Thanks in part to Dr. Grunau’s body of research, health care workers around the world now recognize that managing pain in preterm babies is an important part of their care.

“It’s been my honour to have contributed a major change in the way we understand and respond to pain in preterm babies,” says Dr. Grunau.

“Health care workers in neonatal intensive care units now make an effort to assess and treat pain and ensure babies receive comforting measures like hands-on facilitated tucking and skin-to-skin contact when possible.”

Dr. Grunau continues to study the long-term effects of pain on preterm infants in her research program at BC Children’s. Dr. Grunau and colleagues are currently conducting two studies using MRIs to look at the brains of children who were born very preterm. One study follows babies and the other follows school-age children. Researchers are using these scans, which allow them to quantify and measure how the brain is maturing, to examine how factors related to prematurity and painful procedures effect brain structure and health."

Dr. Grunau is also evaluating different methods of managing infant pain to help doctors provide babies with the most effective, safest relief.

“Medications that calm babies, make them sleepy and relieve their pain can make babies more comfortable,” said Dr. Grunau. “But these drugs might also negatively impact brain development.”

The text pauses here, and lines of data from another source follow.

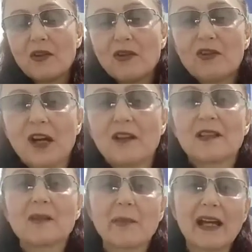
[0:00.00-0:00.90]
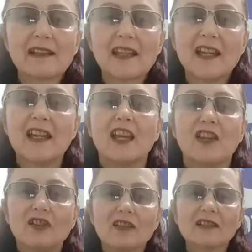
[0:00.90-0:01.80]
Who knows? But
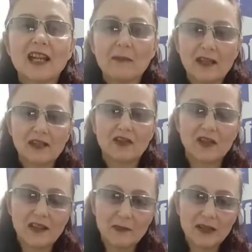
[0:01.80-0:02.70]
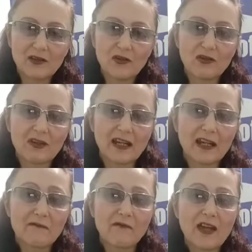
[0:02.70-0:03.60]
you didn't come here to hear me
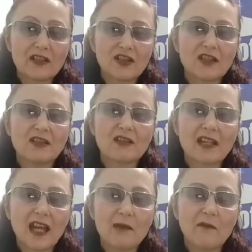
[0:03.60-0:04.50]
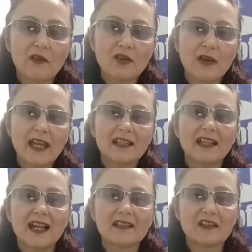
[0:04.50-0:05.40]
talk fashion. You came for your
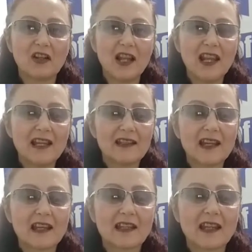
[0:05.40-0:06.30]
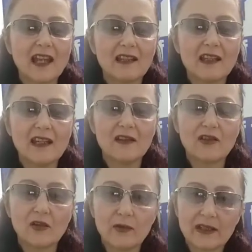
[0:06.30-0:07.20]
headlines. So let's get
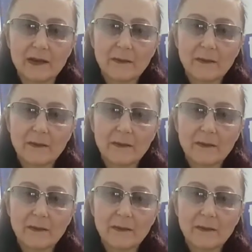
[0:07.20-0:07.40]
into it.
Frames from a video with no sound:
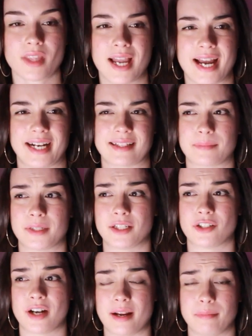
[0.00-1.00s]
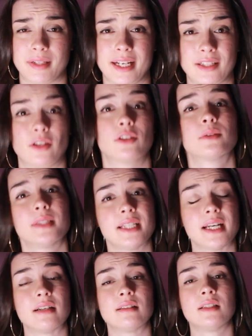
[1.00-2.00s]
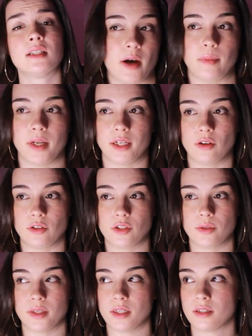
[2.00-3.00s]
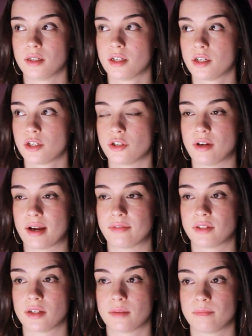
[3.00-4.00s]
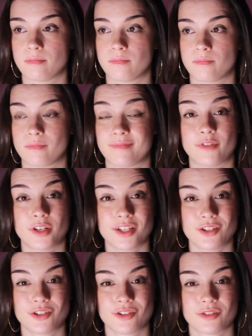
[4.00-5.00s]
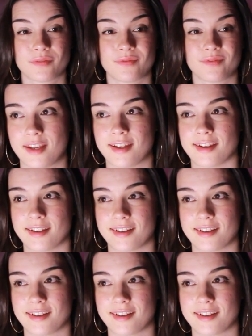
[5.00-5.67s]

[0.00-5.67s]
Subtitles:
I guess I'm going to try and play along to it now. I'll play along to it to have some footage. Yeah.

She and her colleagues have found that high doses of morphine and the sedative midazolam are sometimes associated with changes in brain structure that can contribute to developmental delays, while low-dose morphine is safe. Currently studies are underway here at BC Children’s and at SickKids and Mount Sinai Hospital in Toronto aimed at determining which drugs can relieve pain in preterm babies without harming the developing brain.

“We’ve made great advances in our understanding of infant pain, but there’s still much for us to learn about the effects of pain and the best ways to manage it,” says Dr. Grunau. “I’m looking forward to continuing this work so we can find better ways to minimize pain in preterm babies and give them the best chance to grow up healthy.”